Below are some entries. Transcribe the lines from the one holding "[00:00:00.76]" to the one holding "[00:00:01.92]", inclusive, but not the pictures among them.

── Data section

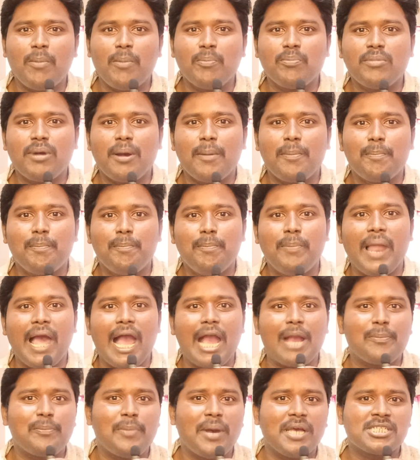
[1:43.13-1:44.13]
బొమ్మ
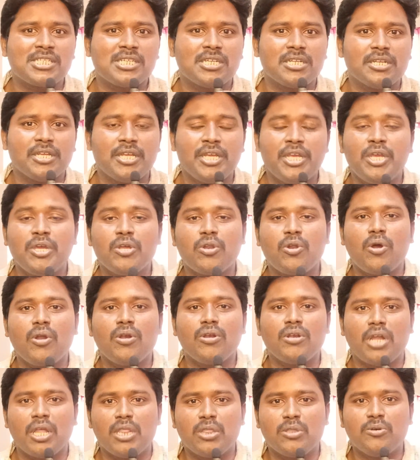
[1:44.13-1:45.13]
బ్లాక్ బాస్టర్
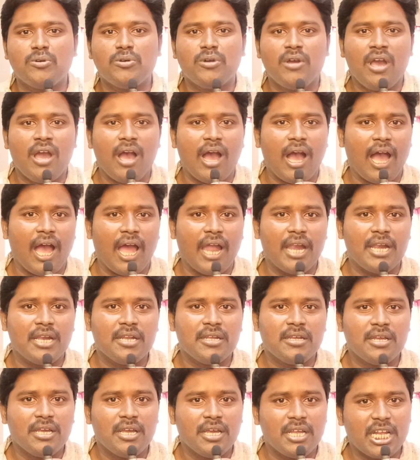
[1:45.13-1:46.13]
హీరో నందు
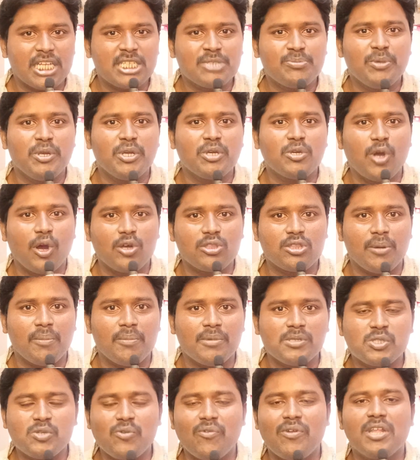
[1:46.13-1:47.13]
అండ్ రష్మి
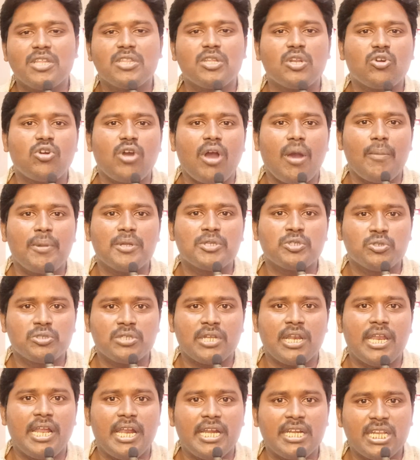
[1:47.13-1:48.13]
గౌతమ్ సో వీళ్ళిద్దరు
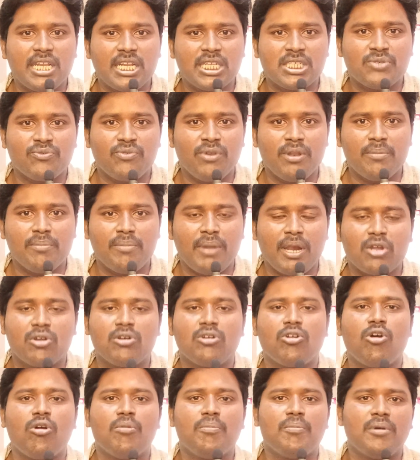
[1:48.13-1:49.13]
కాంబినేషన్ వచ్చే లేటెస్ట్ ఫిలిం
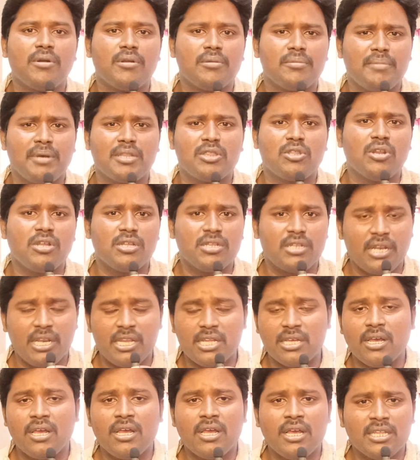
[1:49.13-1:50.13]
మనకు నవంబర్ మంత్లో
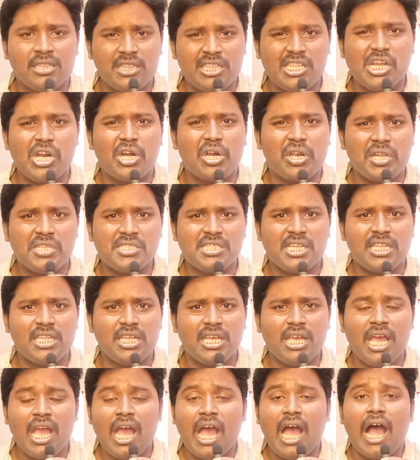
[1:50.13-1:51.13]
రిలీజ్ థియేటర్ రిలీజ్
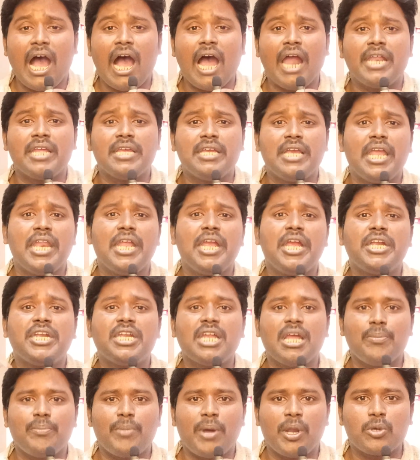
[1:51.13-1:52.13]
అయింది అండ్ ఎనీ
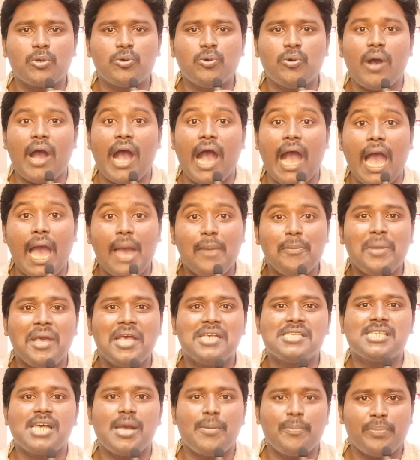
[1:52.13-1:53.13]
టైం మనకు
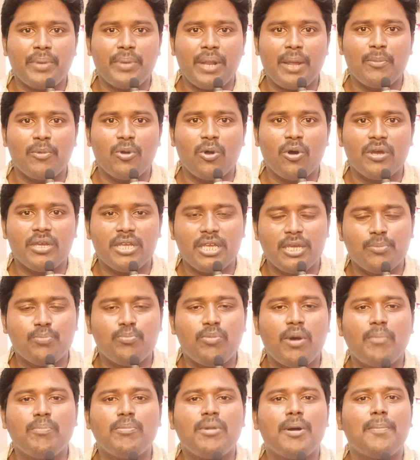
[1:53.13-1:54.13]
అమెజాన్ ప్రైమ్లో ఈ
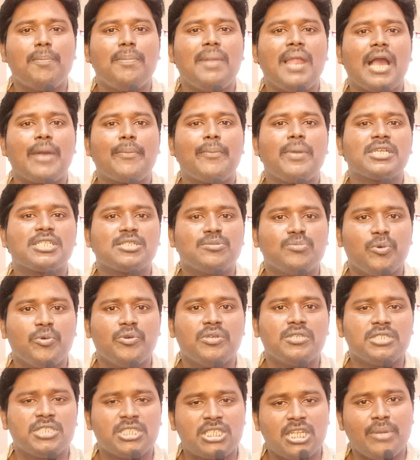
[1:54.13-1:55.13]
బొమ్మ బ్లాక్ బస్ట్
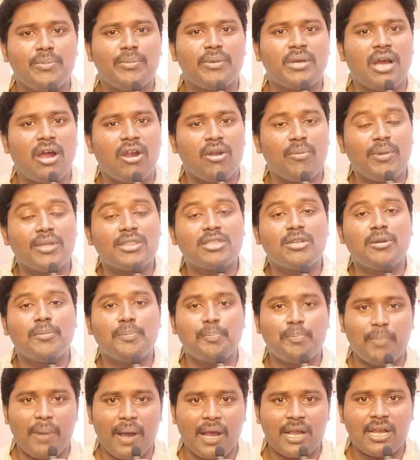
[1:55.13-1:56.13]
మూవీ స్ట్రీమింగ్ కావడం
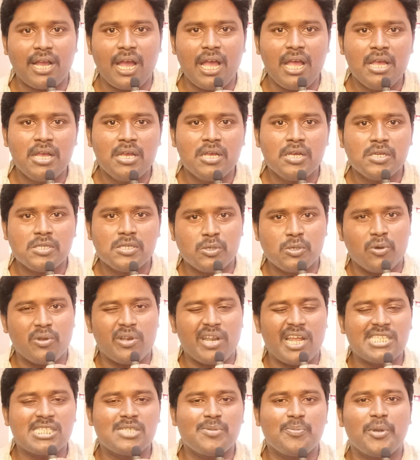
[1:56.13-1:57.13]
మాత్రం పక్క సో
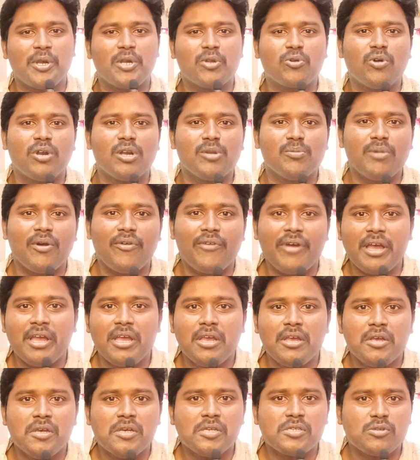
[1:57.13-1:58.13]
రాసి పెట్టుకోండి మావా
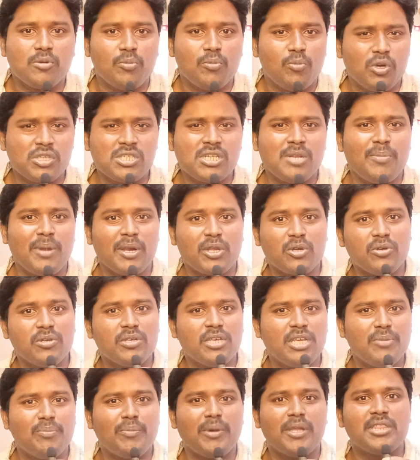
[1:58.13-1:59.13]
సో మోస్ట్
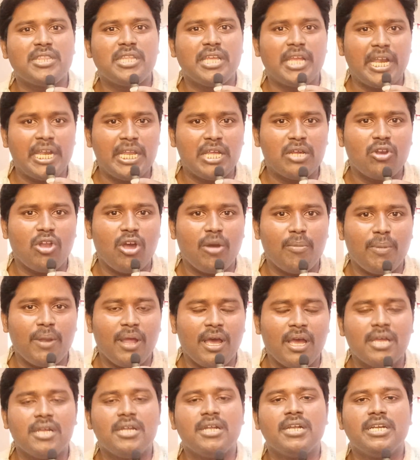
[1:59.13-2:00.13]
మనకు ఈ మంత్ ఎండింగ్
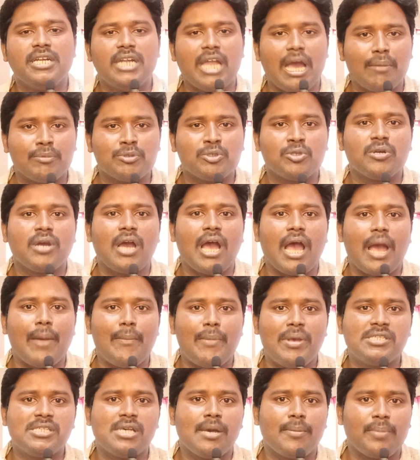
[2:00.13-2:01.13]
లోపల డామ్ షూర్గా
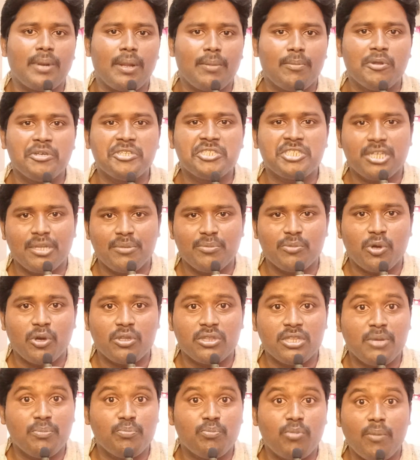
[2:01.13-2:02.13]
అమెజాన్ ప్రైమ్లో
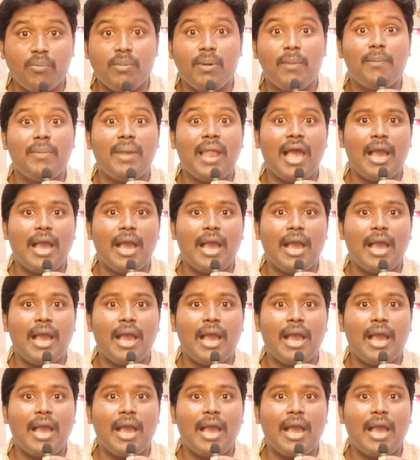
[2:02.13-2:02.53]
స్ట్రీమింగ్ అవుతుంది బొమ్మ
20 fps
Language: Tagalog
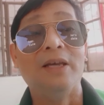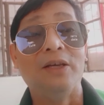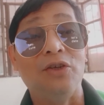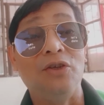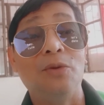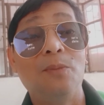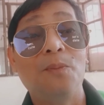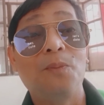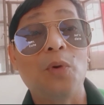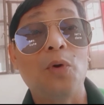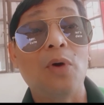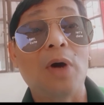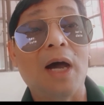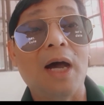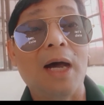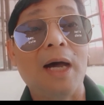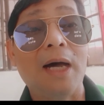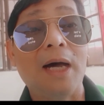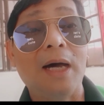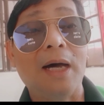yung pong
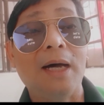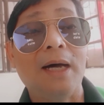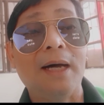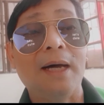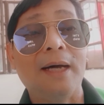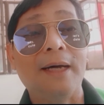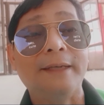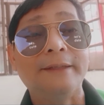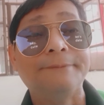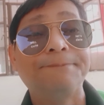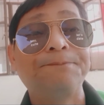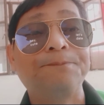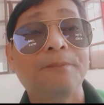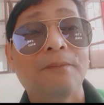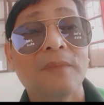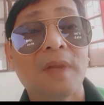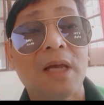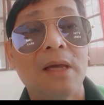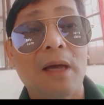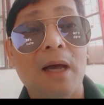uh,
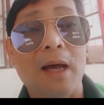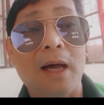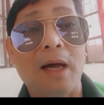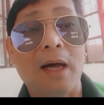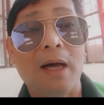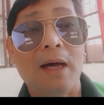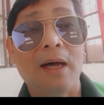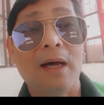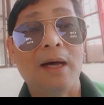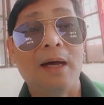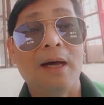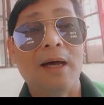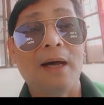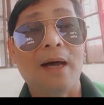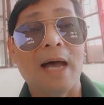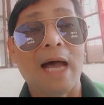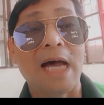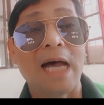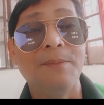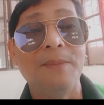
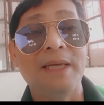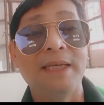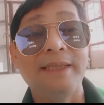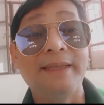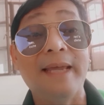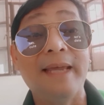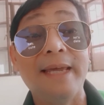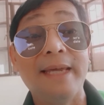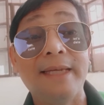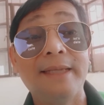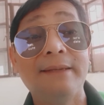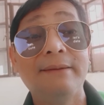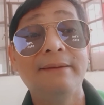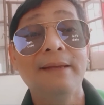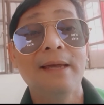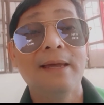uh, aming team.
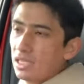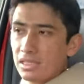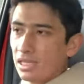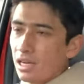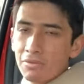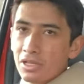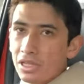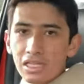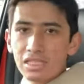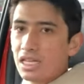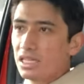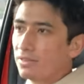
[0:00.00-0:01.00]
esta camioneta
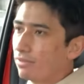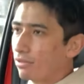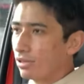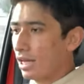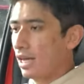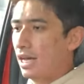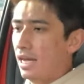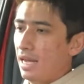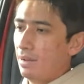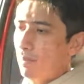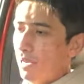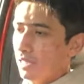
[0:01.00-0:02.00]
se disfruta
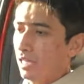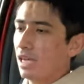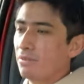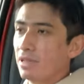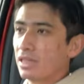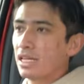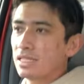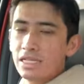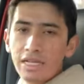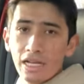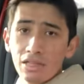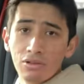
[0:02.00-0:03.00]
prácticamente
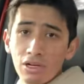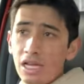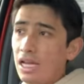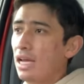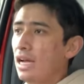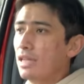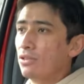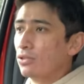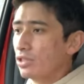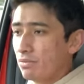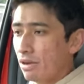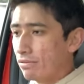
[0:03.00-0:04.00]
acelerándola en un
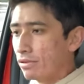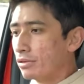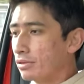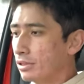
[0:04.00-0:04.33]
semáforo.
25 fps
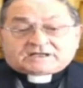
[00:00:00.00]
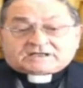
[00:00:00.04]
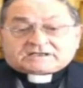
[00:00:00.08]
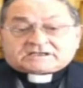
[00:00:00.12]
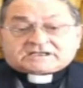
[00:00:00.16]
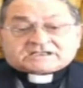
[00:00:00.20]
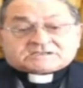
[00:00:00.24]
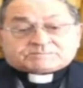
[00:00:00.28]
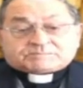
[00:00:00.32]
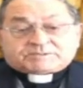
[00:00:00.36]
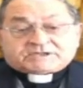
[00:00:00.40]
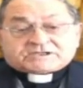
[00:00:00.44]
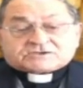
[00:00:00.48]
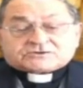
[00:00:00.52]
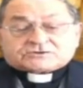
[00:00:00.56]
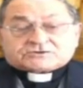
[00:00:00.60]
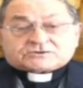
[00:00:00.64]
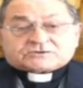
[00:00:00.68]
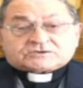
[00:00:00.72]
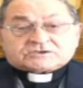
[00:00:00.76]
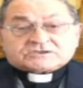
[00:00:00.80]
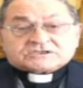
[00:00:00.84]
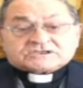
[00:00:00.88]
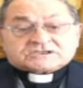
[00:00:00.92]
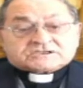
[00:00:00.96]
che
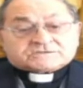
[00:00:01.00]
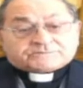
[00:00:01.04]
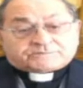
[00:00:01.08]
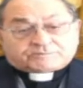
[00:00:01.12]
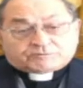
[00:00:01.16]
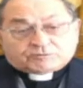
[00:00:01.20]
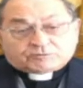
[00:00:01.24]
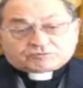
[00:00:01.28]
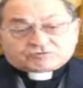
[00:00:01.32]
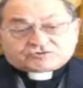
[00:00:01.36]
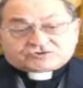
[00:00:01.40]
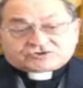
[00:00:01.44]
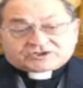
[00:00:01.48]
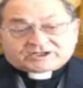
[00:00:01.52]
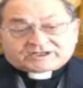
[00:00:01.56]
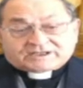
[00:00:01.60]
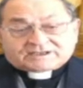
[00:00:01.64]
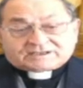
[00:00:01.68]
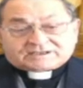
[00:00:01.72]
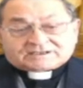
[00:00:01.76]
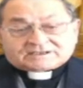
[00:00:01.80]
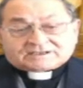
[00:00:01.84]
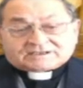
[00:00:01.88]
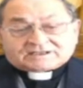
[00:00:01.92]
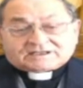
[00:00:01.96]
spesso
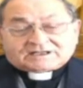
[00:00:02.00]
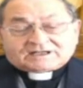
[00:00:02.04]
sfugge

────

### Exercise answer
[00:00:00.76]
[00:00:00.80]
[00:00:00.84]
[00:00:00.88]
[00:00:00.92]
[00:00:00.96]
che
[00:00:01.00]
[00:00:01.04]
[00:00:01.08]
[00:00:01.12]
[00:00:01.16]
[00:00:01.20]
[00:00:01.24]
[00:00:01.28]
[00:00:01.32]
[00:00:01.36]
[00:00:01.40]
[00:00:01.44]
[00:00:01.48]
[00:00:01.52]
[00:00:01.56]
[00:00:01.60]
[00:00:01.64]
[00:00:01.68]
[00:00:01.72]
[00:00:01.76]
[00:00:01.80]
[00:00:01.84]
[00:00:01.88]
[00:00:01.92]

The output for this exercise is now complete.